For diagnosis, the physician prescribes:

  • Fetoplacental insufficiency Ultrasound - during the examination, the specialist studies the thickness, location, maturity of the placenta, as well as the size, correspondence of the fetal growth rate to the gestation period.Along with this, the amount of amniotic fluid is measured.
  • Dopplerometry - the study allows you to assess the quality of blood flow in the mother vessels and vessels of the fetus.On the basis of the data obtained, a conclusion is made about the degree of disturbances in the "mother-placenta-fetus" system.
  • Cardiotocography is a method for evaluating the cardiac activity of a fetus, the results of which allow us to judge its state of health.First of all, the doctor may suspect the presence of fetoplacental insufficiency in women who are at risk, that is they have bad habits, live in unfavorable regions, work in harmful production or are in a state of constant stress.During each obstetric examination, they carefully calculated the weight gain, measured the circumference of the abdomen.

    On the development of pathology may indicate: mismatch in the size of the fetal organs during pregnancy, the deafness of the tones of his heartbeat, abdominal pain in a woman, the tone of the uterus, the appearance of whites from the genital tract, bloody discharge from the vagina.

    Treatment of fetoplacental insufficiency

    Placental insufficiency Due to the fact that it is impossible to make up the placental reserves, it is impossible to completely cure fetoplacental insufficiency.

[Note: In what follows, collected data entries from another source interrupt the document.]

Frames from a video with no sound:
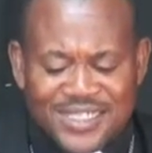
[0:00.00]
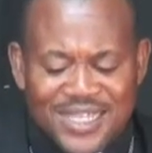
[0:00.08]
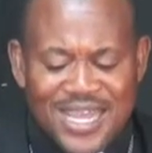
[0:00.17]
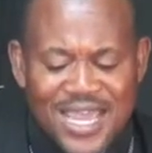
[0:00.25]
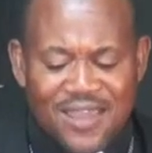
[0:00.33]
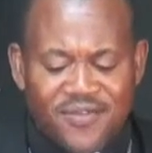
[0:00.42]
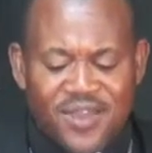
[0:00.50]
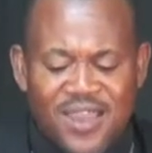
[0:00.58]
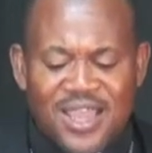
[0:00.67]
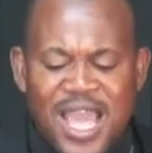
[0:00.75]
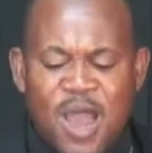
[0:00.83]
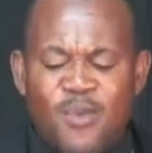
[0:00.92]
life,
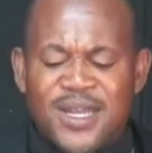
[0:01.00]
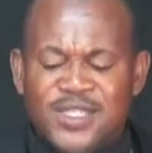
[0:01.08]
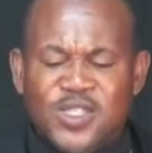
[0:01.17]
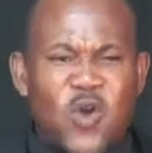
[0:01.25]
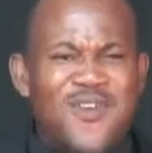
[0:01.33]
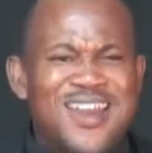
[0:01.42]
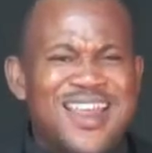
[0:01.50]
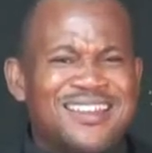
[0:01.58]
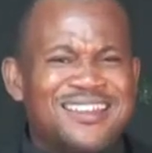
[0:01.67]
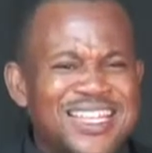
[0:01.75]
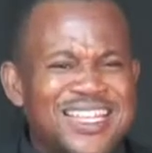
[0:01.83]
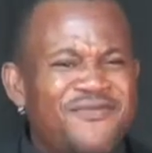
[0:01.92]
and we discovered that
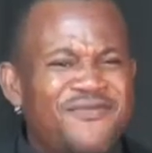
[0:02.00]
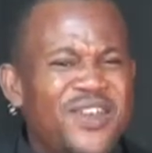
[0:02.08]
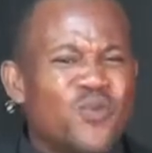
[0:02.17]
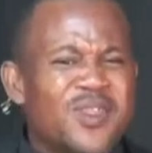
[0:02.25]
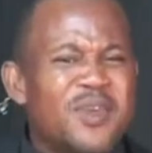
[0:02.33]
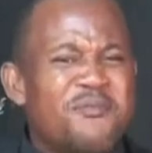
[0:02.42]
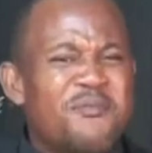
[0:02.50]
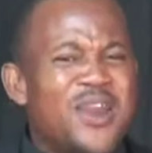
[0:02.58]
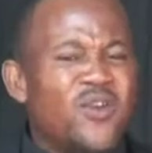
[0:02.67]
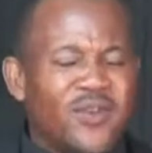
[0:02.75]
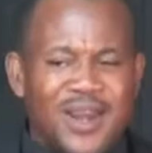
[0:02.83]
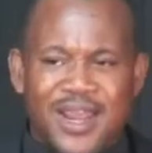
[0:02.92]
David was a man
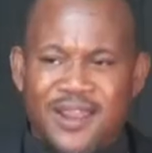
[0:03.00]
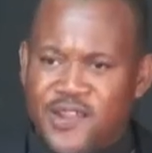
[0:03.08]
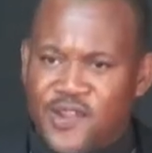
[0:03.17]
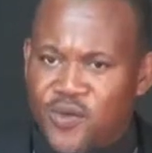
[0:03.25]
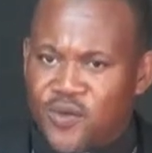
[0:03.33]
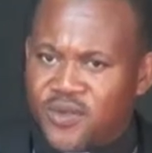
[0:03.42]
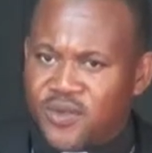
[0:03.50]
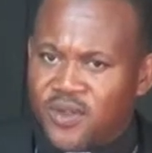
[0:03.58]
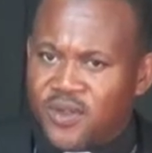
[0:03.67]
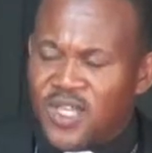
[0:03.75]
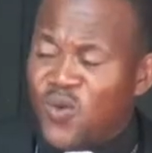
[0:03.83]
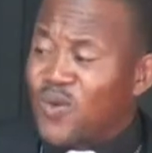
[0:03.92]
of gratitude,
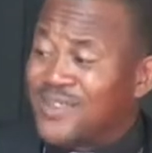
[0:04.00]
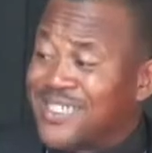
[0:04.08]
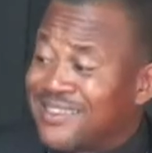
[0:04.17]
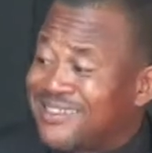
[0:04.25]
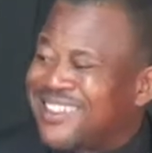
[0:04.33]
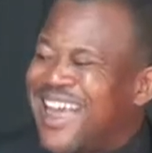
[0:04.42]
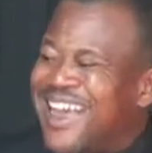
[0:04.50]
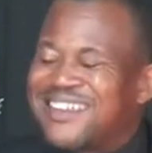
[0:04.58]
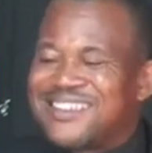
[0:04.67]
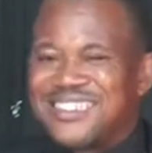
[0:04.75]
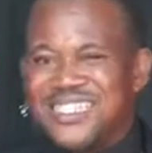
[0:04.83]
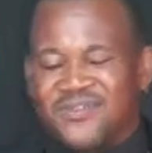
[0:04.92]
he was a
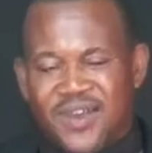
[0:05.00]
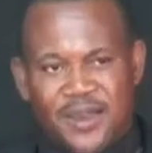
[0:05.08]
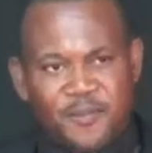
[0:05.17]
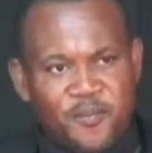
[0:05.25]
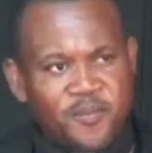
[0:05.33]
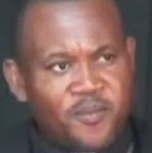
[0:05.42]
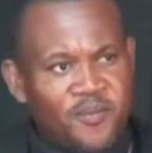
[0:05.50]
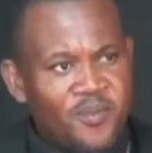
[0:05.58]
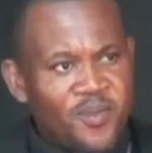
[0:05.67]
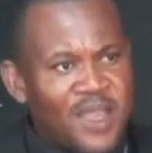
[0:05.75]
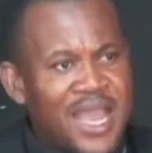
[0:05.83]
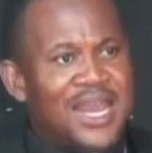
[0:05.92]
thanksgiver.
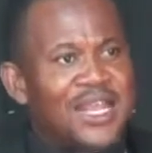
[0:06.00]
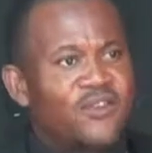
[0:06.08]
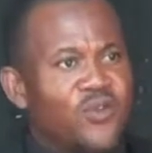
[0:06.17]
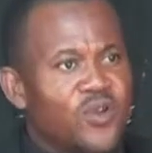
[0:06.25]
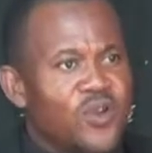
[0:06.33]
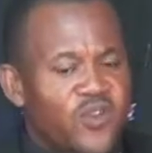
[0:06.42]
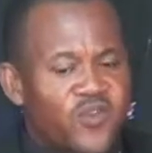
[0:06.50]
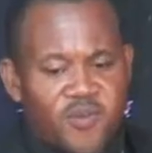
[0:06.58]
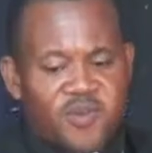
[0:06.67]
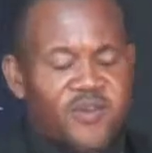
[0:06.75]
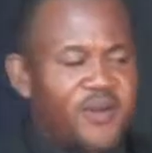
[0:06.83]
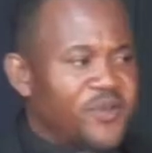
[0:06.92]
And I told us from
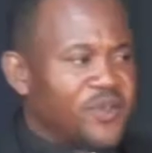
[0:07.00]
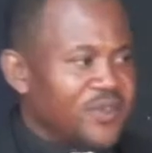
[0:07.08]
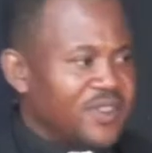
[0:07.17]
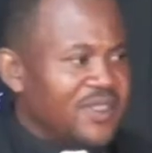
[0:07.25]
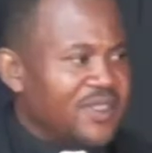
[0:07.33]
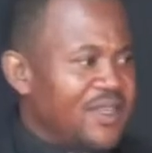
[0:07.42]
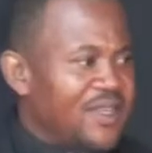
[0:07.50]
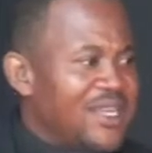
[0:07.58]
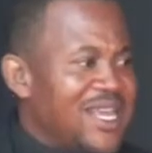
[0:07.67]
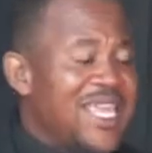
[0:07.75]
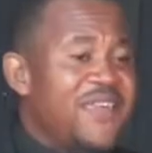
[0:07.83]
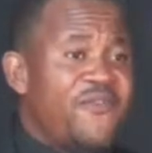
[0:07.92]
scriptures that
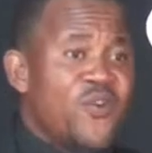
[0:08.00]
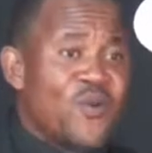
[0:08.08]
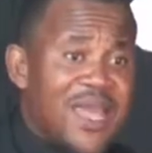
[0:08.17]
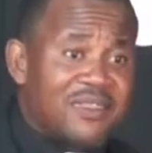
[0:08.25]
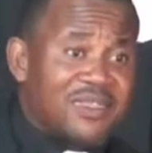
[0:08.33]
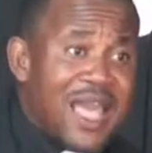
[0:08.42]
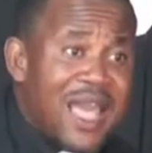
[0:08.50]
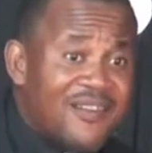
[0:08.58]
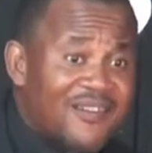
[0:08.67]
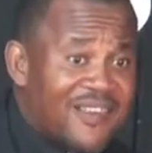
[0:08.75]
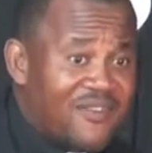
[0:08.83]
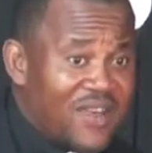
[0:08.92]
if you are a
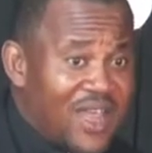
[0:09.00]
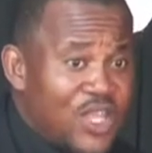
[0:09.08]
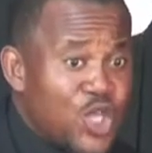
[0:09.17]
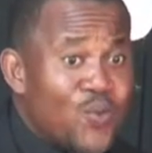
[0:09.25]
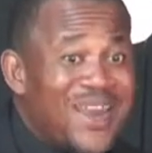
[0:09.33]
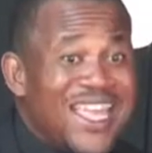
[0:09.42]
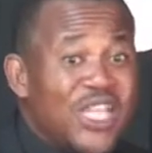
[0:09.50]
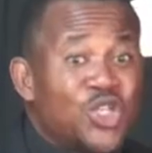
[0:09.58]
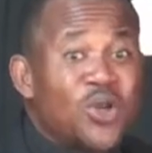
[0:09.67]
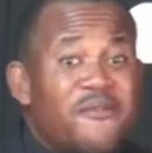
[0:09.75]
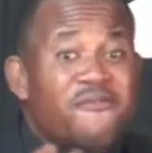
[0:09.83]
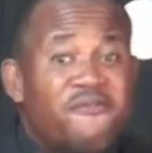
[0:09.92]
thanksgiver, you will
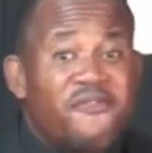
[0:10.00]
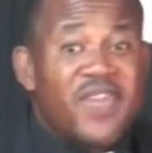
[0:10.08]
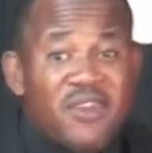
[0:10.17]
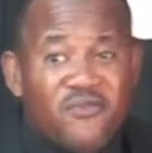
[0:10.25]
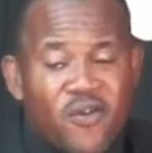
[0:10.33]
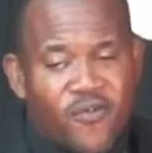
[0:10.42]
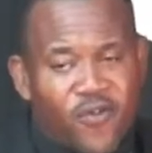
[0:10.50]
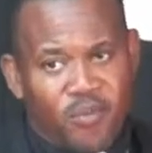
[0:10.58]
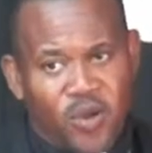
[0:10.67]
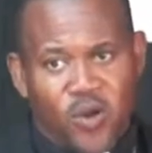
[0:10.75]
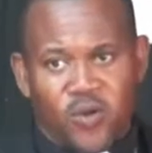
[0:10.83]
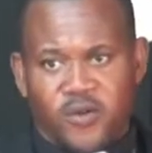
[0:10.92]
enjoy favor from
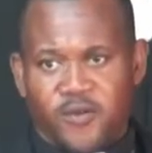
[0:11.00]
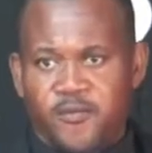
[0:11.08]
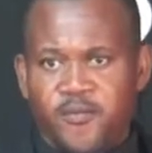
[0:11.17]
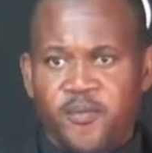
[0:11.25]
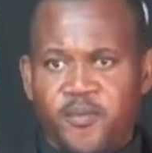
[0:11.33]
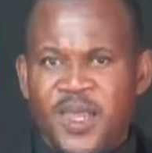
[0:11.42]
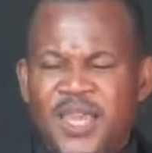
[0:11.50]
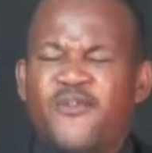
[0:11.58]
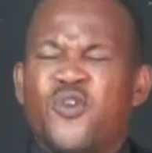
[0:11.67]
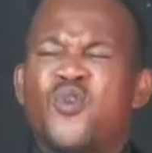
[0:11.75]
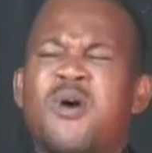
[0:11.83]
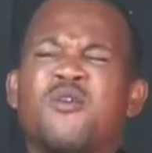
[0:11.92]
God. If you
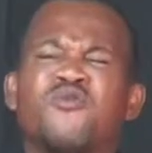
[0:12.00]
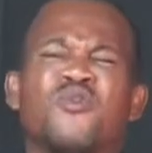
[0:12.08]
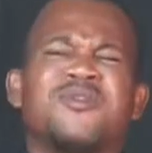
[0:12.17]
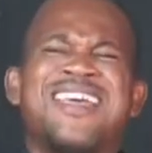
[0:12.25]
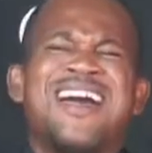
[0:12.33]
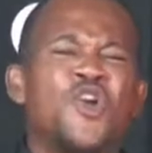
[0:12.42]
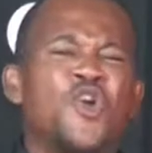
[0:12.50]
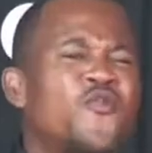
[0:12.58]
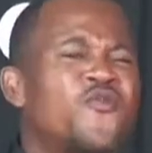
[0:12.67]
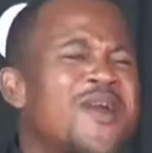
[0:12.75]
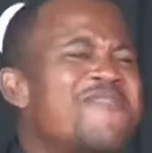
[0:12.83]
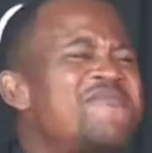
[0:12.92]
know how to thank God
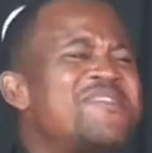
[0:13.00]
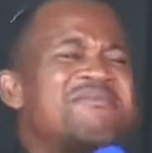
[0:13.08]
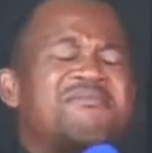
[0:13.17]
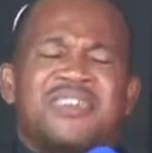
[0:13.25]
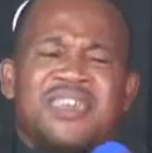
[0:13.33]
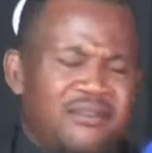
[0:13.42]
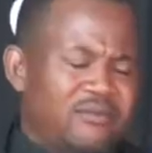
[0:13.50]
for everything,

Therapy is aimed at compensatory capabilities of the body, due to which it is possible to prolong pregnancy, allowing the fetus to continue to grow and develop.

    The most common drug treatment, however, the choice of drugs and the timing of their admission in each case are determined separately. Most likely, the doctor will recommend a pregnant woman to go to the hospital.

    Preference is given to drugs that affect blood circulation in the placenta, vascular tone.In connection with the increased risk of uterine tone, medications that remove it are prescribed.Progesterone is attributed to the detection of hormonal imbalance.In addition, vitamins and hepatoprotectors may be prescribed.

    Forecast, Risks, Consequences

    Fetoplacental insufficiency is not an indication for early delivery of .The latter is possible only in extreme cases, when therapy has not given results, or the condition of the fetus has worsened and threatens his life.

    Important! The method of delivery depends on the effectiveness of therapy.According to statistics, with a compensated form, doctors do not exclude the possibility of natural childbirth, bending towards cesarean section with subcompensated.At the same time decompensated - a direct path to emergency surgery.

    Possible complications of fetoplacental insufficiency:

    • miscarriage;
    • hypoxia in the child;
    • delayed its growth and development;
    • intrauterine death.


    Prevent the appearance of pathology possible, eliminating adverse factors. In other words, it follows:

    • to lead a healthy lifestyle;
    • sleep at least 8 hours a day;
    • eat right;
    • take vitamins;
    • to avoid stress, heavy physical labor;
    • in a timely manner to identify and treat sexually transmitted diseases( even at the stage of pregnancy planning).

    Fetoplacental insufficiency is a serious pathology that poses a huge danger to the health and life of the future baby.At the same time, it is not a guarantee of complications of .With early and competent treatment, the prognosis for the fetus is favorable.To appoint such treatment it is possible only after reception of results of full inspection.